Ms Thompson received a mesh implant nine years ago in a bid to repair her damaged pelvic floor.

However, Ms Thompson says just three years later she approached Australia's Therapeutic Goods Administration to warn of a looming disaster involving the device.

While the particular mesh implanted into Ms Thompson - Prolift Pelvic Floor Repair System by Johnson & Johnson - has been taken off the market, there are still surgeons in Australia who are implanting vaginal mesh in women.

"While I'm speaking to you now I can guarantee there is a woman in a Sydney hospital somewhere having mesh put inside her and not realising," she said.

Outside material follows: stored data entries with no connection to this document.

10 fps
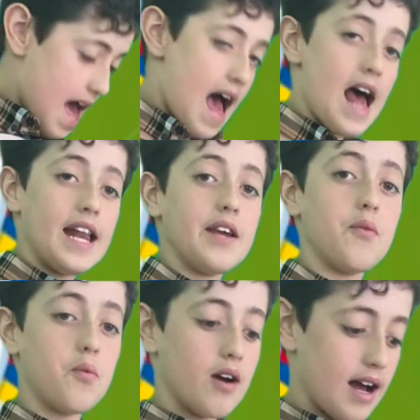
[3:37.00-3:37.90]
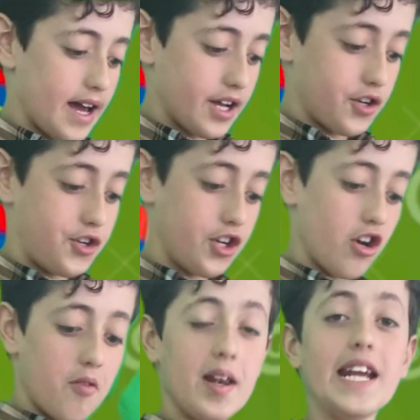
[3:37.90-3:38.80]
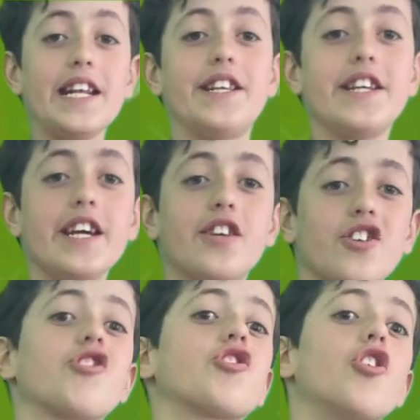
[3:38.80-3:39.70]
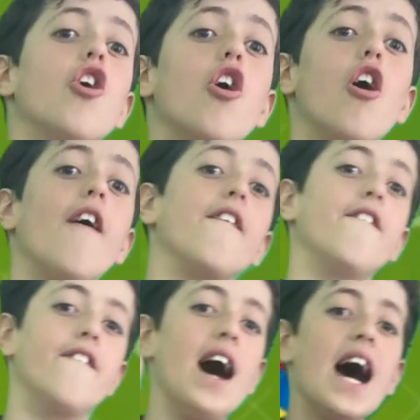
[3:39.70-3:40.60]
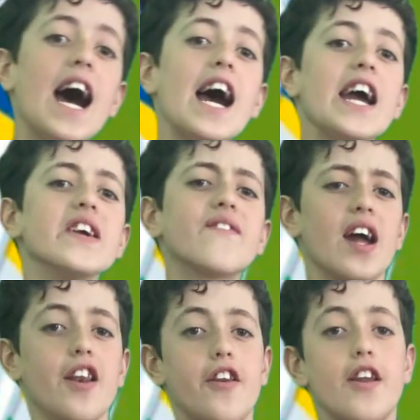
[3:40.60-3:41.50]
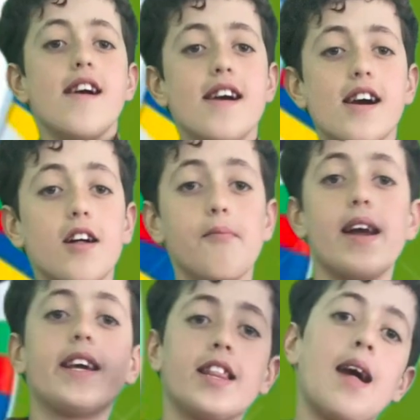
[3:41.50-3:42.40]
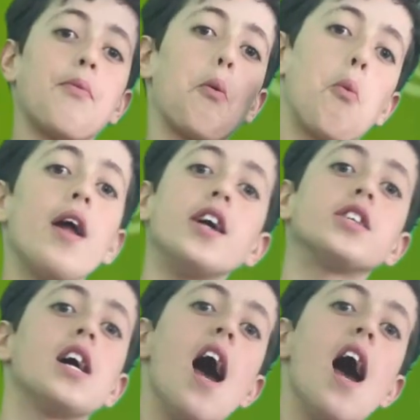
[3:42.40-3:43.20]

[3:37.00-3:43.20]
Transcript: Anyway, Germany did score 5 nil, making them the winners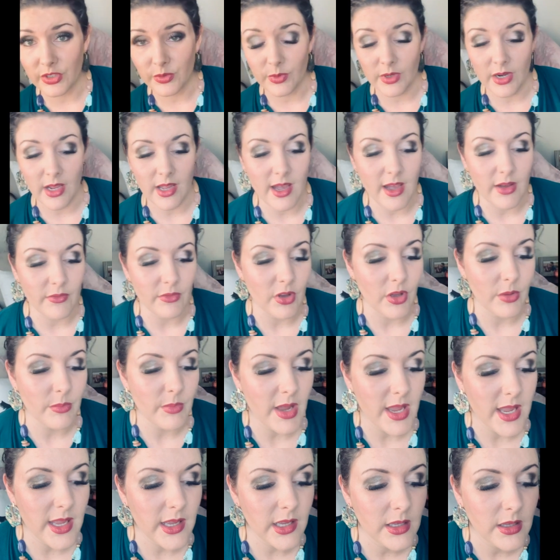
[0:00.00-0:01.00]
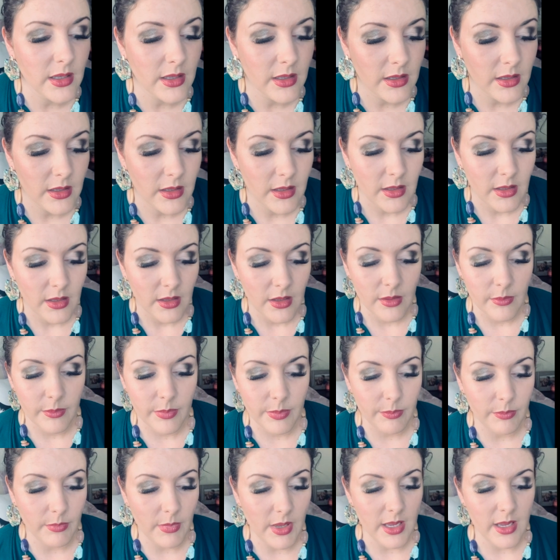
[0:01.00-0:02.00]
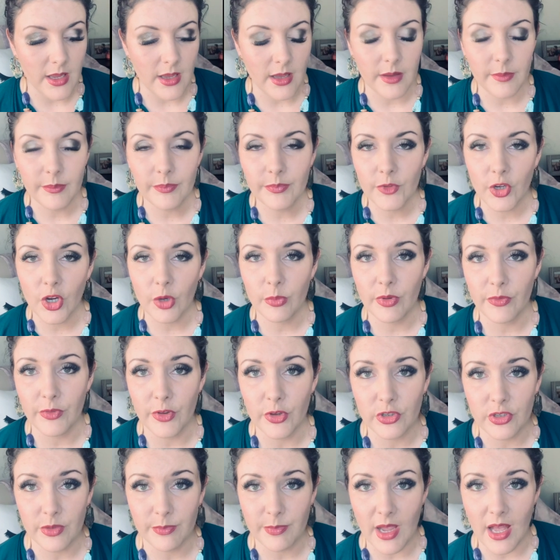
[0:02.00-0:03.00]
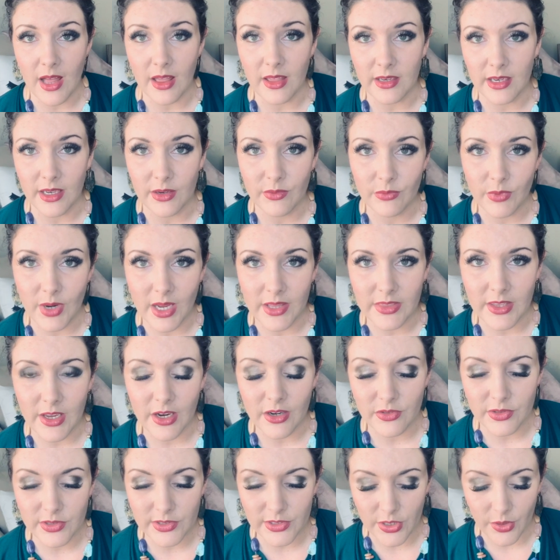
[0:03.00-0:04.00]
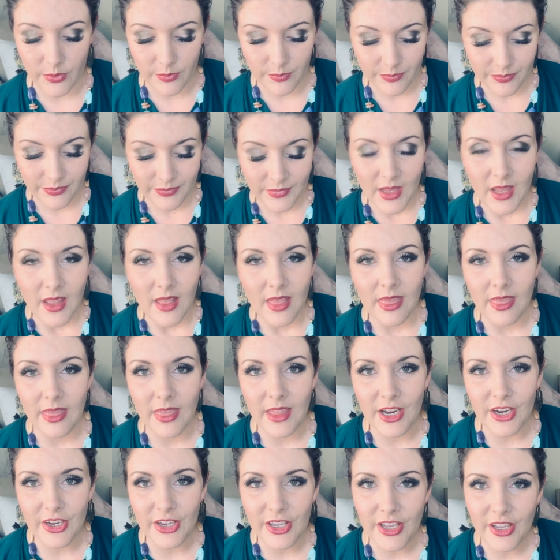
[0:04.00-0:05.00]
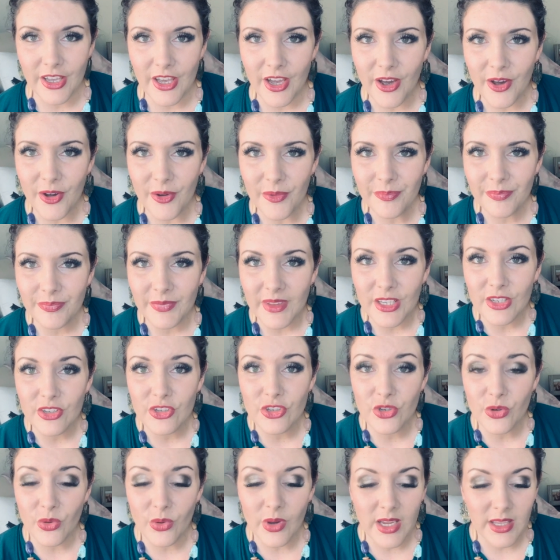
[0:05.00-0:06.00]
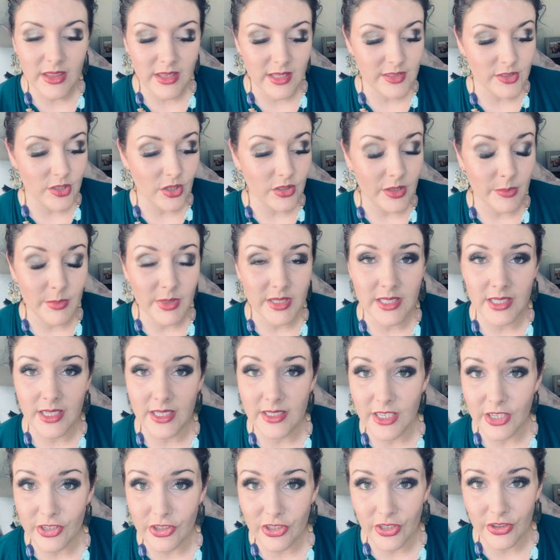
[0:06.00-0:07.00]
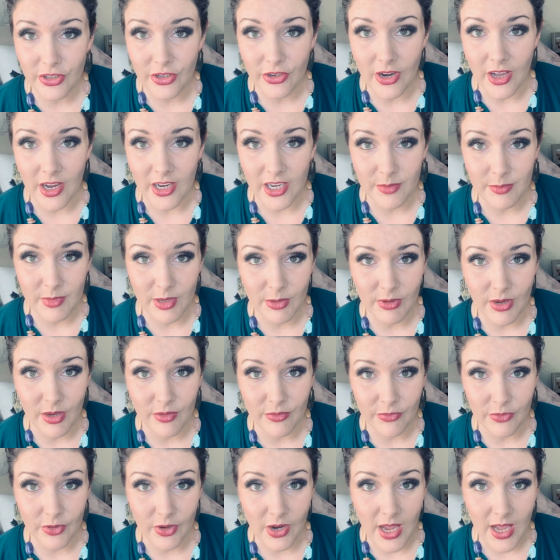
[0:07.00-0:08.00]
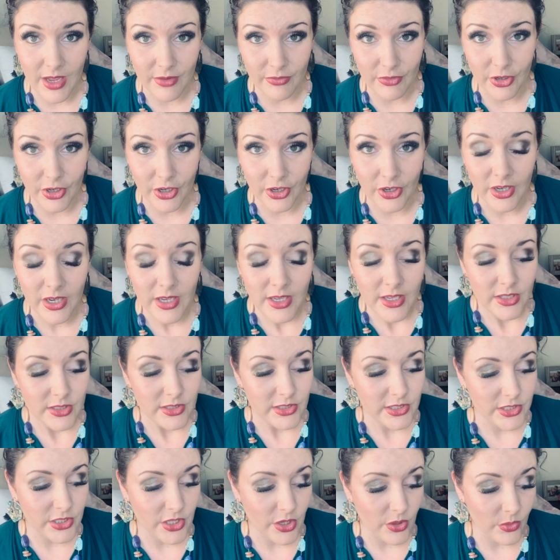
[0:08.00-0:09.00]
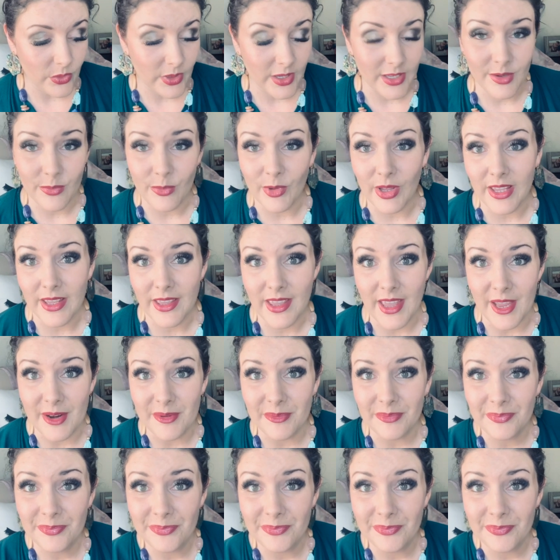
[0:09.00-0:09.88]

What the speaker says: what I have all my Chroma Fusion palette in right there. So there you go. Enjoy. These are limited edition. They're not going to be around forever, so get them while you can.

Ms Thompson told the inquiry of severe complications she's suffered since the surgery including excruciating and chronic pain, losing three pints of blood, multiple auto-immune diseases and the inability to have sex.

"When the doctor told me I would no longer be able to have sex with my husband, he said there was more than one way to skin a cat," Ms Thompson told AAP.

Having visited thirteen different surgeons in Australia, Ms Thompson is yet to find one willing to remove the permanent mesh implant.

The Senate inquiry into the devices is being spearheaded by Victorian Senator Derryn Hinch, who has described the mesh as "one of the greatest medical scandals and abuses of mothers in Australian history".